It’s time to rewrite the record on dogs with jobs. We all know humans have long bred canines into all sizes and shapes to do our bidding—even if that’s just sitting in a queen’s sleeve or a celebrity’s purse. But we didn’t know for how long we’d been doing it.
Previously, researchers believed that canine breeding began 7,000 years ago with herding dogs in the Near East. New discoveries, published this May in the Journal of Archaeology, suggest the first work dogs were actually designed in Siberia at least 9,000 years ago, based on fossil carbon dating and the shape of the bones.
Vladimir Pitulko, an archaeologist at the Russian Academy of Sciences in St. Petersburg, has been excavating bones on Zhokhov Island in Siberia since 1989. He long suspected that they belonged to dogs bred for sledding. In an effort to confirm exactly what type of animal a particular collection of bones belonged to, he compared the fossils of 11 individual animal remains to known wolf and modern Siberian husky bones found in the area.
The archaeologist wasn’t surprised to find that the ancient bones did indeed belong to canines. He was surprised to see evidence of a breeding program indicating dogs were designed for specific functions.

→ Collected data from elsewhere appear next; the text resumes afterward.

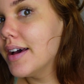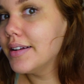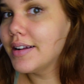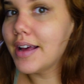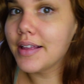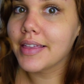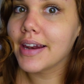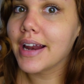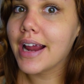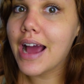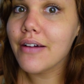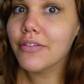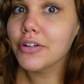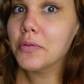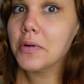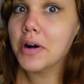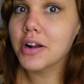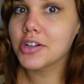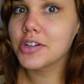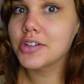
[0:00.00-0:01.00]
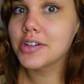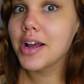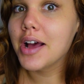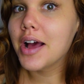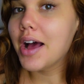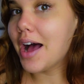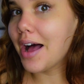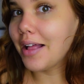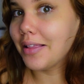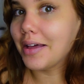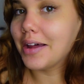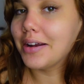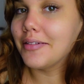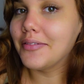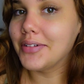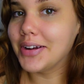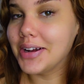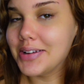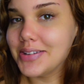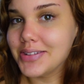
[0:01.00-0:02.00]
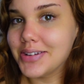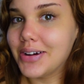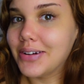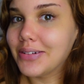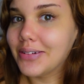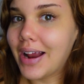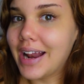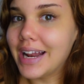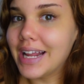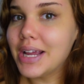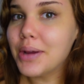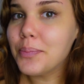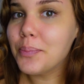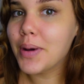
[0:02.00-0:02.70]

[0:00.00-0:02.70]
Not that I haven't watched a lot of videos already,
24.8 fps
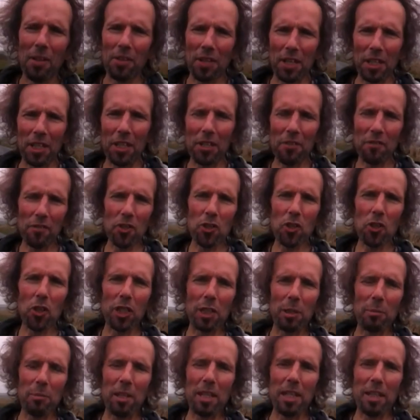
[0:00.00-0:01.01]
Thank you for
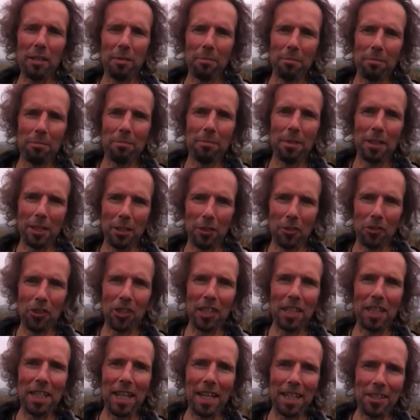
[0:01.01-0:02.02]
joining me, and I'll
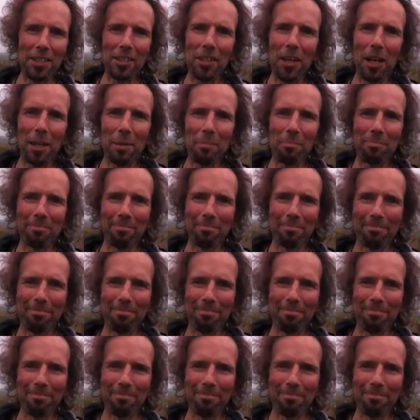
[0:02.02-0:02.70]
see you next time.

He says the dogs appear to have been bred in two sizes for two different tough jobs: Most of the remains indicated small(ish) dogs resembling today’s Siberian huskies that Pitulko believes likely pulled sleds across the Arctic ice when the region that would become Zhokhov island was still connected to Siberia. These dog bones were smaller than wolves’ and the right size for pulling a sled without overheating—Pitulko has already found evidence of wooden sleds on the island.
But one of Pitulko’s samples was larger, and, based on skull shape, appeared to be a wolf-dog hybrid. This animal seems similar to today’s Alaskan malamutes; Pitulko posits this breed, which is large and not ideal for sledding, was likely bred for something special, perhaps hunting polar bears in winter which is something humans were known to do.
Of course, it’s impossible to know exactly what the dog bones signify, but other archaeologists believe Pitulko is onto something big, possibly explaining a mystery of dog domestication. Other animals, like foxes, hung around human campfires and became tame, based on archaeological evidence, but none won a place in the human heart and home like the wolf now known as Fido.
The tamed wolves served a purpose, perhaps more than one, and this research seems to confirm the suspicion that the human-dog relationship persisted because people found work for them. Angela Perri, a zooarchaeologist at the Max Planck Institute for Evolutionary Anthropology in Germany (who was not involved in the research), told Science that Pitulko’s work “fills in a missing piece of the puzzle of early human-dog relationships, and even domestication itself.”
When dog domestication began exactly is unknown, but the new evidence of work dogs on Zhokhov island supports 2015 findings that it may have been as long ago as 15,000-30,000 years. Scientists hypothesize that the Earth began warming at this time, which led to the wide availability of smaller prey, like reindeer, which replaced large creatures, like mammoths. Unlike mammoths, reindeer were attainable for people—especially with the help of dogs to follow and help hunt. “Before then, there was no real reason to have a dog. We turned to them when we really needed them,” Pitulko says.
Since, the human-dog relationship has evolved and we’ve come to love these creatures who were once wolves in the wild for much more than just their labor. Arguably, the most important job dogs have historically had and continue to excel in is friendship.
Pitulko dedicated his work to his dachshund named Liverpool. He calls the dog a “true friend.”